Start of DATASET
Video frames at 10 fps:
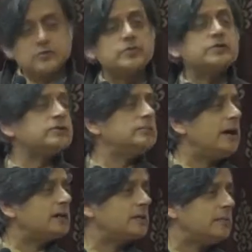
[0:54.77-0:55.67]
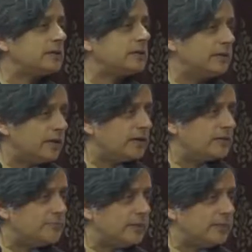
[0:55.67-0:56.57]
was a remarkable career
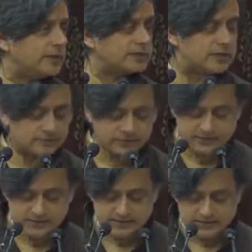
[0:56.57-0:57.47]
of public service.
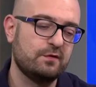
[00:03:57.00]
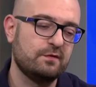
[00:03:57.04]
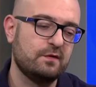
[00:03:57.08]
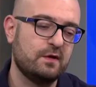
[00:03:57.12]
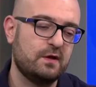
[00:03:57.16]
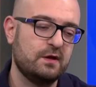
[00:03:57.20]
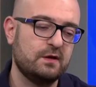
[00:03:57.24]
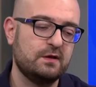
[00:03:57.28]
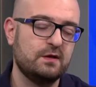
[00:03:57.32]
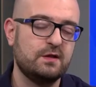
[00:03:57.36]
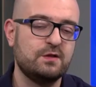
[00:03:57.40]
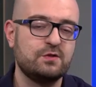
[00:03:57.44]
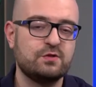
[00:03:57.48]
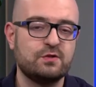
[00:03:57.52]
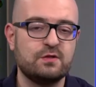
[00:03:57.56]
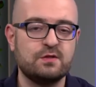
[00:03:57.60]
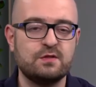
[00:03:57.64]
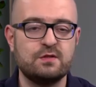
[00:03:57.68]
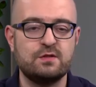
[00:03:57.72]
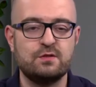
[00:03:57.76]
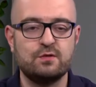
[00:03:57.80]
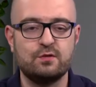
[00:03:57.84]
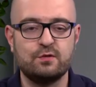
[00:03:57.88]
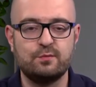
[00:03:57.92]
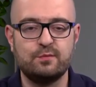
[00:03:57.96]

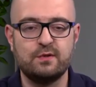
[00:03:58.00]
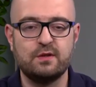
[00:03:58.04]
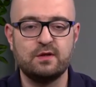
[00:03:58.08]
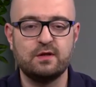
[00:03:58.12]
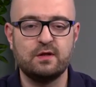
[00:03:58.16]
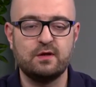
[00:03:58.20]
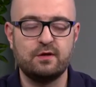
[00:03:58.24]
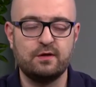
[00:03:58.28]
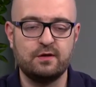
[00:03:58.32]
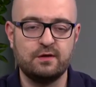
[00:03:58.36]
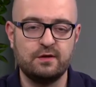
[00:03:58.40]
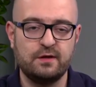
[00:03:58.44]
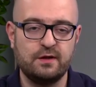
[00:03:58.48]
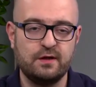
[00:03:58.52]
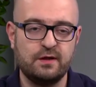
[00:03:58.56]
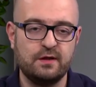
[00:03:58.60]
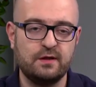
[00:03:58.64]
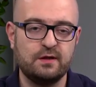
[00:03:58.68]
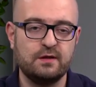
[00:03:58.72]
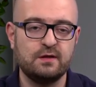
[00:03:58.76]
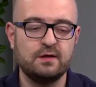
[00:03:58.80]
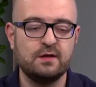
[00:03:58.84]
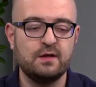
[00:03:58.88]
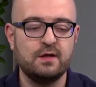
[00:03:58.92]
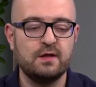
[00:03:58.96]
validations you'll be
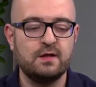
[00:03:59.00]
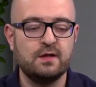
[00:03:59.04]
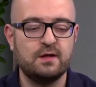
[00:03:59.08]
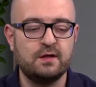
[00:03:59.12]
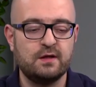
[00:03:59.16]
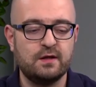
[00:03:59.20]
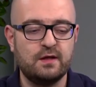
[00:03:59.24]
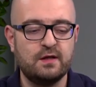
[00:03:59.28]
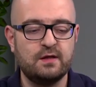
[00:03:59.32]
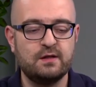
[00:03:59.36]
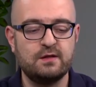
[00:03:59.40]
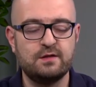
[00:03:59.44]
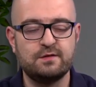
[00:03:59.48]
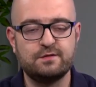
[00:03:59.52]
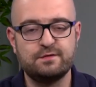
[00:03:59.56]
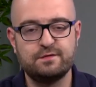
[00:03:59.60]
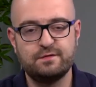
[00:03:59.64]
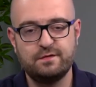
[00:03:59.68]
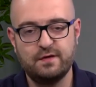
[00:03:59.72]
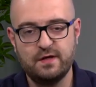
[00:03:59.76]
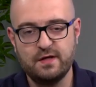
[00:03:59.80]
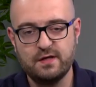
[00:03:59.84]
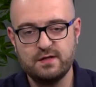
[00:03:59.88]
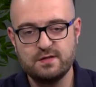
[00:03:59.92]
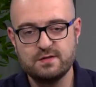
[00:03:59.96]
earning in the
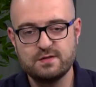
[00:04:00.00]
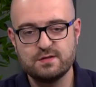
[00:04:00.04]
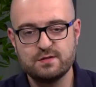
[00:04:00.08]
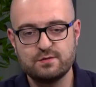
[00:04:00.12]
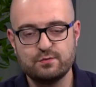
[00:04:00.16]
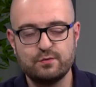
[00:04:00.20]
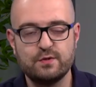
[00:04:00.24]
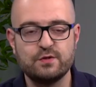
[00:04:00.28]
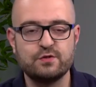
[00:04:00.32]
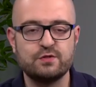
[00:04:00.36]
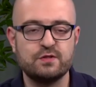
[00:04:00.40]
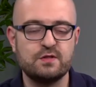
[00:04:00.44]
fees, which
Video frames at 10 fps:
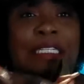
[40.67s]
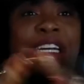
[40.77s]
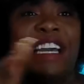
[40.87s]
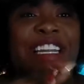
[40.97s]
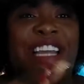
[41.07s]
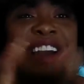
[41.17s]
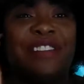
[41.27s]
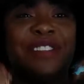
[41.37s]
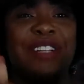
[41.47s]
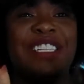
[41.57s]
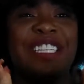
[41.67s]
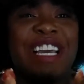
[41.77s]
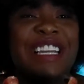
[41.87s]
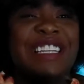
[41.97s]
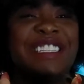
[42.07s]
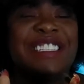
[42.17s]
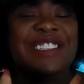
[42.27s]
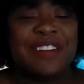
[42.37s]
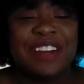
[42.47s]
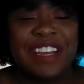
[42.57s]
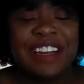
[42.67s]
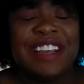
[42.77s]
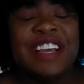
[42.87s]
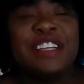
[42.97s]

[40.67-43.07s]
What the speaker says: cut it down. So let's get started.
End of DATASET
Start of DATASET
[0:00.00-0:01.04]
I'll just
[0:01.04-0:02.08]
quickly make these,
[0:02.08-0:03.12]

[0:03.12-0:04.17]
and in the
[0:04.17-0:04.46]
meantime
End of DATASET
### ASSIGNED TASK
Every line above between the one containing "[00:03:59.24]" and the one containing "What the speaker", those two included, is to be printed exactly. No pictures go into the copy.

### RESULT FOR THIS EXERCISE
[00:03:59.24]
[00:03:59.28]
[00:03:59.32]
[00:03:59.36]
[00:03:59.40]
[00:03:59.44]
[00:03:59.48]
[00:03:59.52]
[00:03:59.56]
[00:03:59.60]
[00:03:59.64]
[00:03:59.68]
[00:03:59.72]
[00:03:59.76]
[00:03:59.80]
[00:03:59.84]
[00:03:59.88]
[00:03:59.92]
[00:03:59.96]
earning in the
[00:04:00.00]
[00:04:00.04]
[00:04:00.08]
[00:04:00.12]
[00:04:00.16]
[00:04:00.20]
[00:04:00.24]
[00:04:00.28]
[00:04:00.32]
[00:04:00.36]
[00:04:00.40]
[00:04:00.44]
fees, which
Video frames at 10 fps:
[40.67s]
[40.77s]
[40.87s]
[40.97s]
[41.07s]
[41.17s]
[41.27s]
[41.37s]
[41.47s]
[41.57s]
[41.67s]
[41.77s]
[41.87s]
[41.97s]
[42.07s]
[42.17s]
[42.27s]
[42.37s]
[42.47s]
[42.57s]
[42.67s]
[42.77s]
[42.87s]
[42.97s]

[40.67-43.07s]
What the speaker says: cut it down. So let's get started.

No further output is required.